Only a small proportion of respondents reported not knowing of any harm reduction measures or knowing of measures but not using them. This suggests that health promotion messages urging parents to protect their children from tobacco smoke may have had some success. However, we found that parents would benefit from more information on what measures actually work. Many of the harm reduction strategies used by the parents, such as opening windows when smoking and using fans and ionisers, were ineffective. The parents frequently used a combination of measures, making it difficult to determine the extent to which individual practices affect exposure.

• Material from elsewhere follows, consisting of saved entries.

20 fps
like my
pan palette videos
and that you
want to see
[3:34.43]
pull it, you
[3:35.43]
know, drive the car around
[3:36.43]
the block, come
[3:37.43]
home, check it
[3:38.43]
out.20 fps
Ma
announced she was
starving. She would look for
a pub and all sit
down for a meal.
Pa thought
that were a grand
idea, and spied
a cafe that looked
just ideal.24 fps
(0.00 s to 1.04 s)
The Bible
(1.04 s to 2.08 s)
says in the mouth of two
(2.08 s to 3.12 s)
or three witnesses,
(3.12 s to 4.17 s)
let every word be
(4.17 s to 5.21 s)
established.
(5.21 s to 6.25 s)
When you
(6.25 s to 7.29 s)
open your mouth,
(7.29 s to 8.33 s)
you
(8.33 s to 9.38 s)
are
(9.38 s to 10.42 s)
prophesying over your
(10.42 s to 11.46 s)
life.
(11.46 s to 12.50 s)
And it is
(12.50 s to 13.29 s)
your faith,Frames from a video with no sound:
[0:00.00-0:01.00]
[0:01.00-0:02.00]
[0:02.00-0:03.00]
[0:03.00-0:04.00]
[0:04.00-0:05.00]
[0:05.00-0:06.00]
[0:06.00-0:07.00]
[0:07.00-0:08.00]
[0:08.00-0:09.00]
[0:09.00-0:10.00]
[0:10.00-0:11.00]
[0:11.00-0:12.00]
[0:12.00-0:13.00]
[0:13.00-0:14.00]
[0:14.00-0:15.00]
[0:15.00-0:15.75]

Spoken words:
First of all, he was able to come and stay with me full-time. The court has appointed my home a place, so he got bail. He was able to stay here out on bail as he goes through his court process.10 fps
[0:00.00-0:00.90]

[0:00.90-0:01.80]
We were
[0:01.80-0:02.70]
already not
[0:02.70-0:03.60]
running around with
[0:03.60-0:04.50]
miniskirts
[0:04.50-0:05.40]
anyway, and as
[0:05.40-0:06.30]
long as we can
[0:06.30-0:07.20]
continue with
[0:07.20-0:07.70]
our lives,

The strengths of our study were that we sampled a representative population of smoking households with infants, we assessed the cotinine to creatinine ratio, which corrects for dilution of urine,22 and we studied a narrow age range of infants thus reducing the variation associated with differential speed of metabolism and excretion of nicotine. Previous observational studies were based on selected populations (hospital outpatients and children with asthma), parental reporting of cigarette consumption, and wide age ranges.3 19 20

The group we studied was chosen to coincide with the peak age for sudden infant death syndrome. Reducing the exposure of infants to tobacco smoke is likely to be important in preventing sudden infant death as there is a close association between the two. Our results suggest that, independent of major confounding variables, banning smoking in the home significantly reduces infant exposure to environmental tobacco smoke but, as there are no data directly relating cotinine levels to risk of death, it is not possible to predict the likely effect of a reduction of this magnitude on the risk of sudden infant death. Our results also suggest that harm reduction measures short of a total ban on smoking in the home are likely to have little effect on the exposure of infants to tobacco smoke, but this requires verification with a larger sample.